Le colloque du Medef n’est pas resté platonique : il a réussi à inspirer un projet de loi (« Macron ») parvenu en 2015 sur le bureau de l’Assemblée nationale qui abroge une restriction de l’article 2064 du Code civil excluant le contrat de travail des conventions amiables de gré à gré ! (Cf. à la fin de l’article 83 chapitre II droit du travail section I Justice prud’homale p. 61) C’est une tentative qui peut paraître à la fois sophistiquée et grossière, ou laisser incrédule, mais qui ne fait aucun doute car elle est explicitement confirmée par la proposition de modifier une autre partie de loi, celle du 8 février 1995… Il s’agit de déplacer le droit du travail vers le droit civil, qui ne sera pas plus protecteur, n’étant plus soumis aux prud’hommes mais aux tribunaux civils…

Et voilà que le ministre du travail François Rebsamen, au risque d’apparaître néophyte, malhabile et ignorant, et de faire s’esclaffer de rire tous les spécialistes du droit du travail, déclare le 11 mars, devant une commission du Sénat :

« Le contrat de travail n’impose pas toujours un rapport de subordination entre employeur et salarié: il est signé par deux personnes libres qui s’engagent mutuellement. Dans les situations de plein emploi, c’est même l’employeur qui recherche les salariés… »

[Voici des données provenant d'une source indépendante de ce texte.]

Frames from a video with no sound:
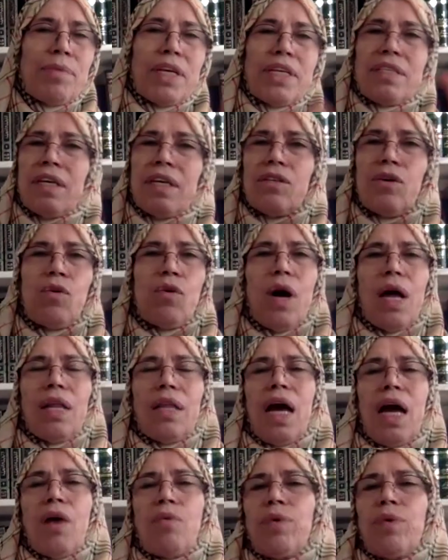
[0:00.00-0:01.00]
They said, Oh
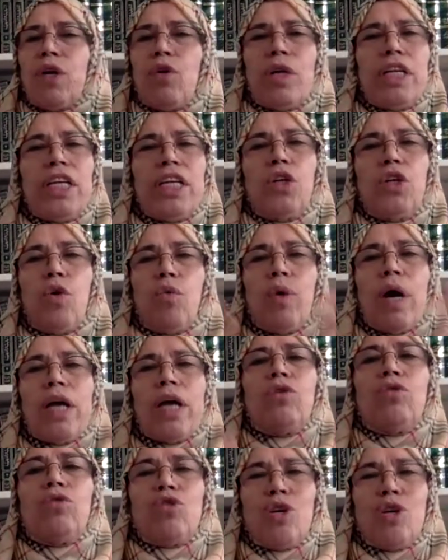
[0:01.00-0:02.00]
Allah, we only know
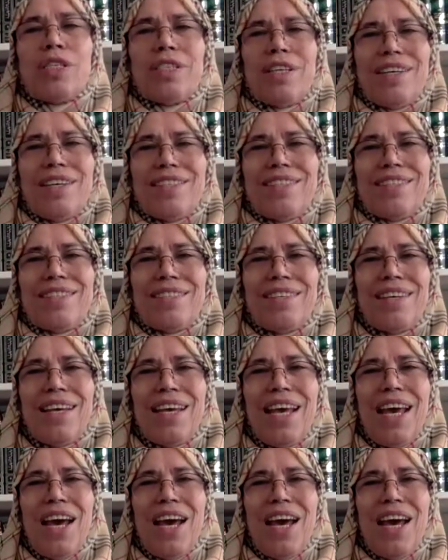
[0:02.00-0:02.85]
what you taught us.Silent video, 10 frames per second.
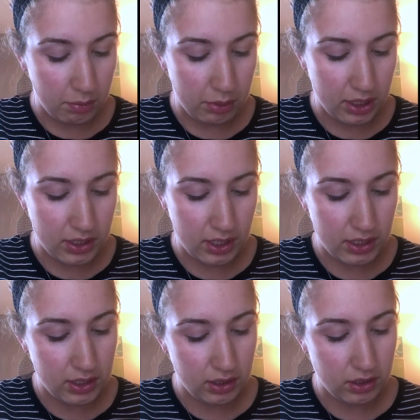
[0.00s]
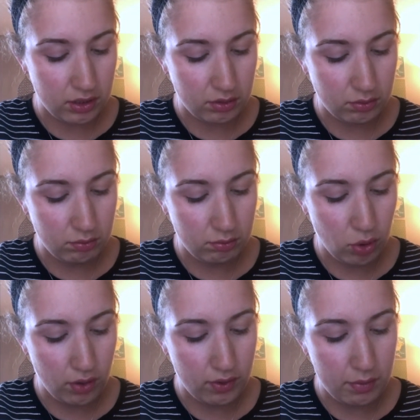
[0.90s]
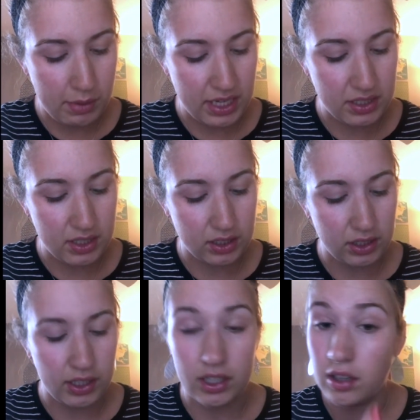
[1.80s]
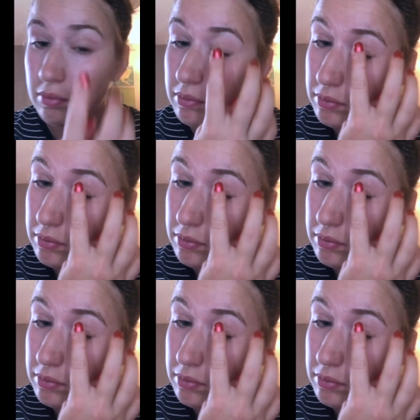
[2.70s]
because then it's a little more of a mess to clean up.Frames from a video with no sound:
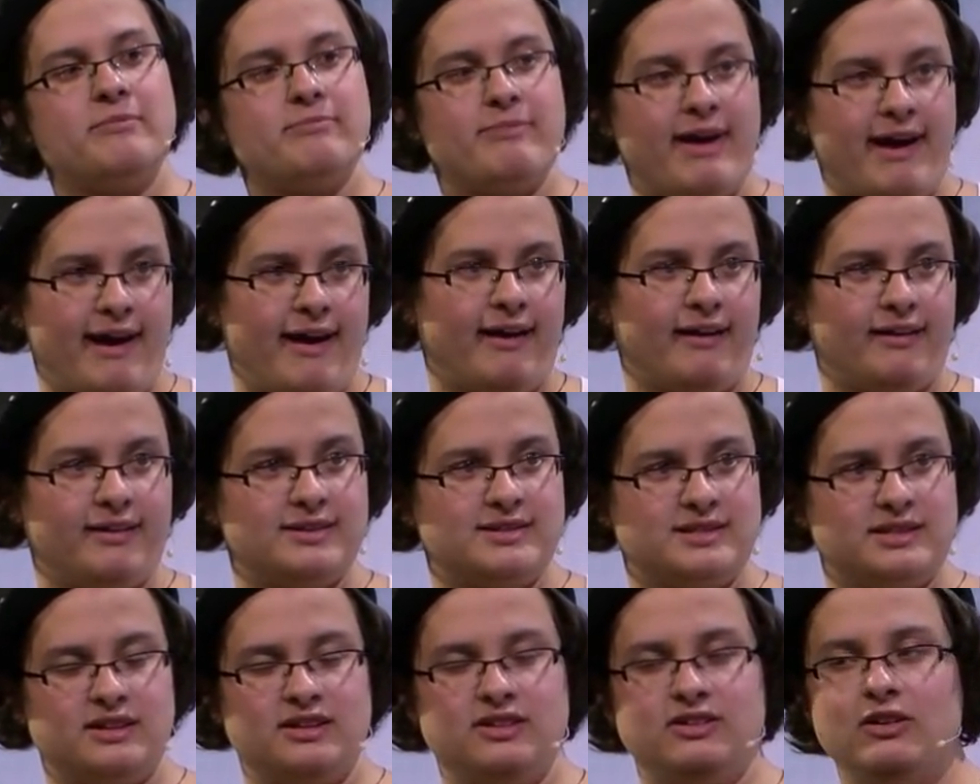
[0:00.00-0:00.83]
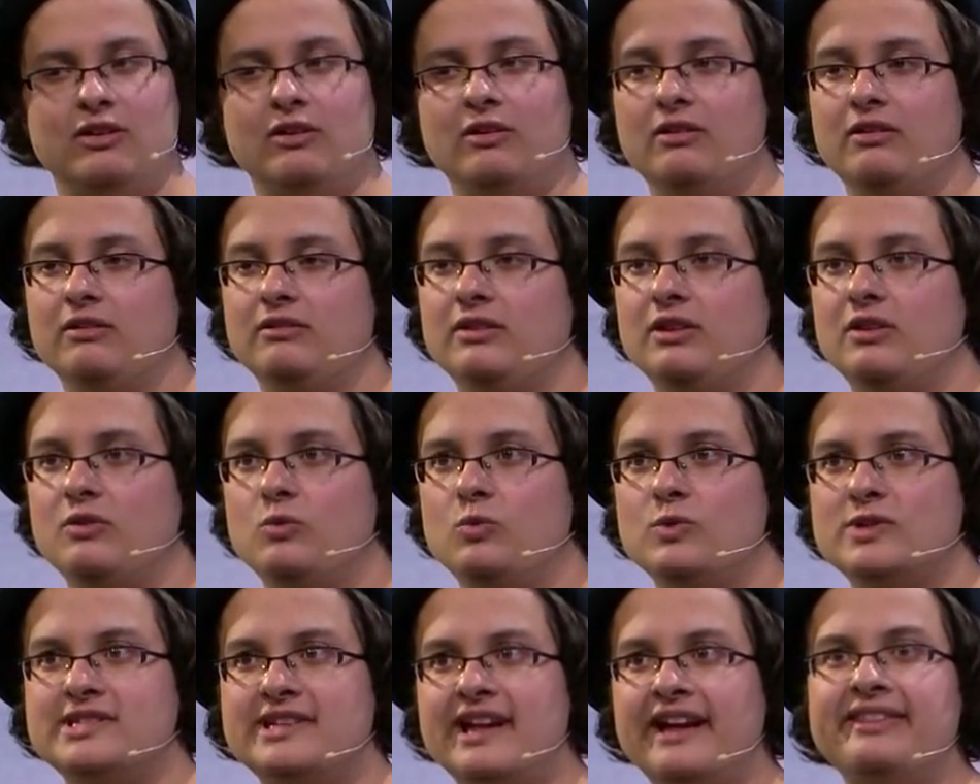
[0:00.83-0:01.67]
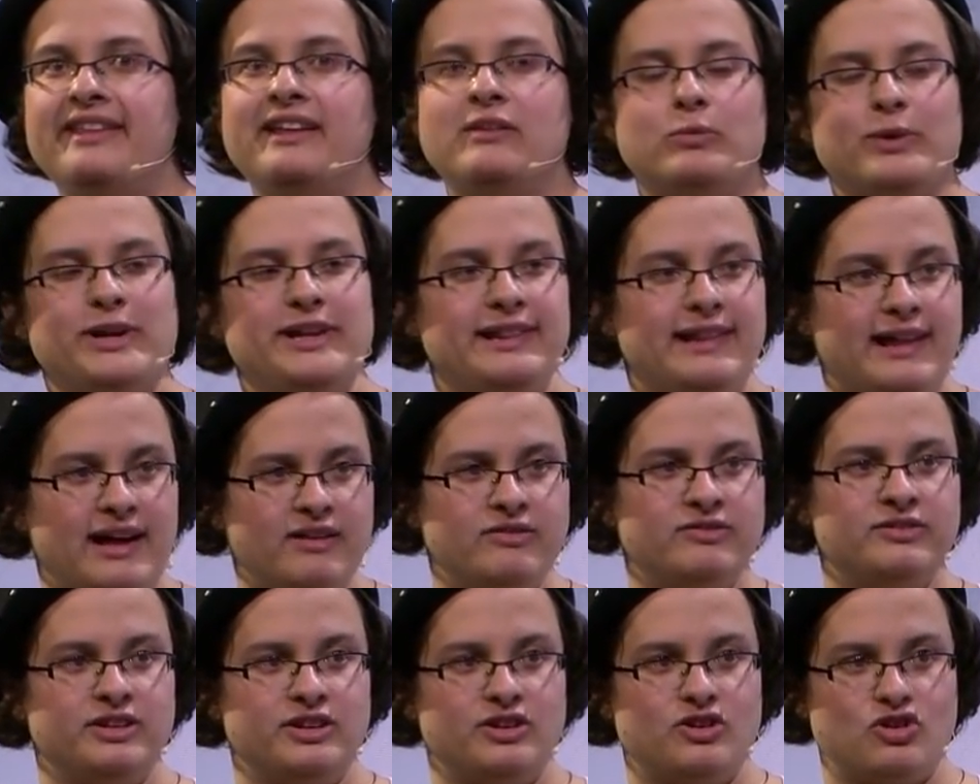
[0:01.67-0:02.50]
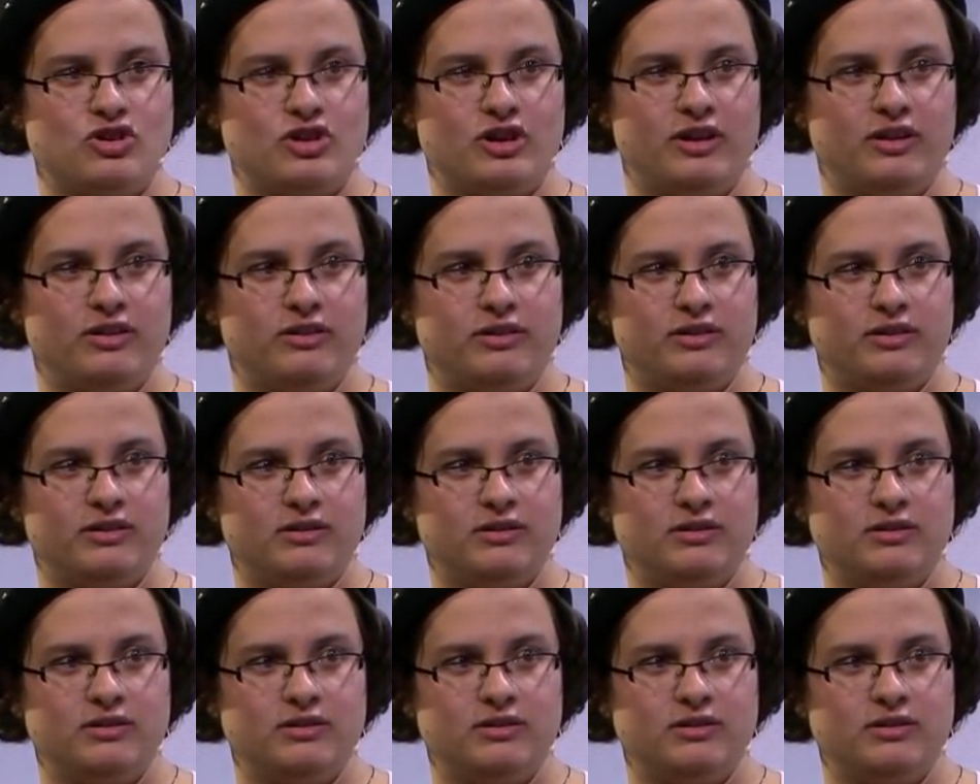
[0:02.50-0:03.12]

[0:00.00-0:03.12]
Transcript: back as an adult, was not that we loved each other.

Cela va contre les fondements mêmes de notre Code du travail depuis 1892, 1898, 1906 et 1910. Le ministère du Travail continue d’expliquer sur son site que :

« Le contrat de travail existe dès l’instant où une personne (le salarié) s’engage à travailler, moyennant rémunération, pour le compte et sous la direction d’une autre personne (l’employeur). Le plus souvent, le contrat de travail doit être écrit. Son exécution entraîne un certain nombre d’obligations, tant pour le salarié que pour l’employeur. »

Et la Cour de cassation définit le lien de subordination :

« Caractérise le lien de subordination l’exécution d’un travail sous l’autorité d’un employeur qui a le pouvoir de donner des ordres et des directives, d’en contrôler l’exécution et de sanctionner les manquements de son subordonné. »

Ce qui constitue un principe juridique évidemment valable en période de plein emploi comme en période de chômage de masse.

Il ne faut donc pas prendre la « petite phrase » de François Rebsamen à la légère, car, venant après les travaux et volontés du Medef (cités ci dessus), venant au moment où le projet de loi Macron modifiant l’article 2064 du Code civil afin de supprimer la spécificité des relations de travail et abrogeant aussi l’article 24 de la loi n° 95-125 du 8 février 1995, nous avons affaire à une tentative de contre révolution théorique et pratique, fondamentale dans l’histoire du droit du travail depuis 130 ans.